Saved data entries
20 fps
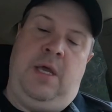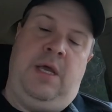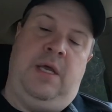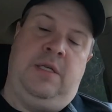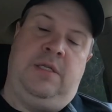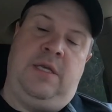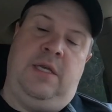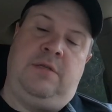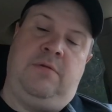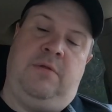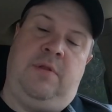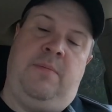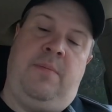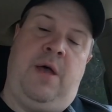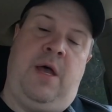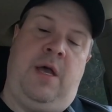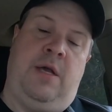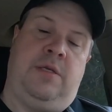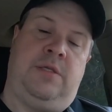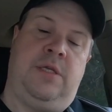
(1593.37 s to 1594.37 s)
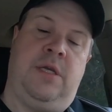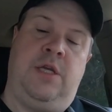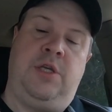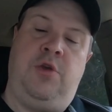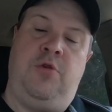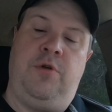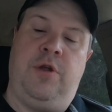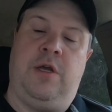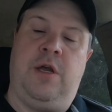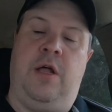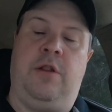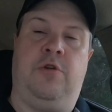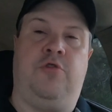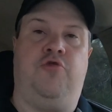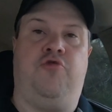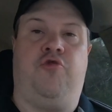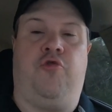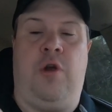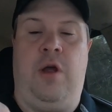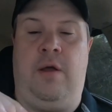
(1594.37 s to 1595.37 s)
it says on the box, a
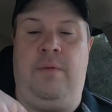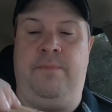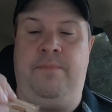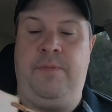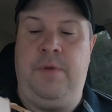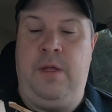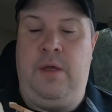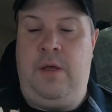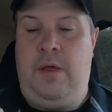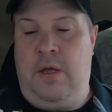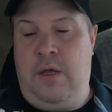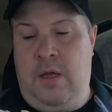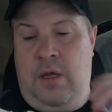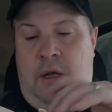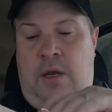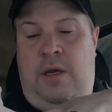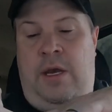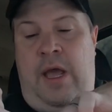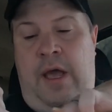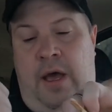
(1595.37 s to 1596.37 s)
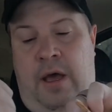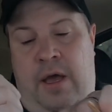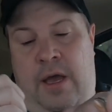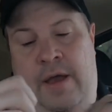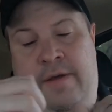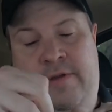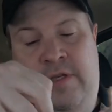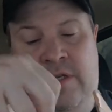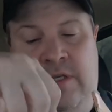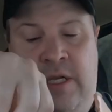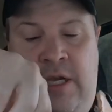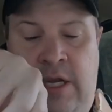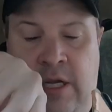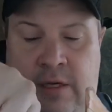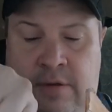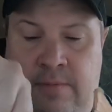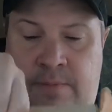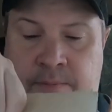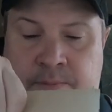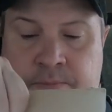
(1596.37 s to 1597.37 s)
unicolor drum. Now, I've
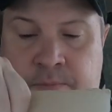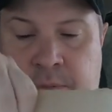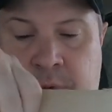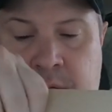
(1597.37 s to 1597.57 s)
seen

## Exercise requirements
Verbatim copy, images excluded: transcribe all the entries above.

## Final answer
20 fps
(1593.37 s to 1594.37 s)
(1594.37 s to 1595.37 s)
it says on the box, a
(1595.37 s to 1596.37 s)
(1596.37 s to 1597.37 s)
unicolor drum. Now, I've
(1597.37 s to 1597.57 s)
seen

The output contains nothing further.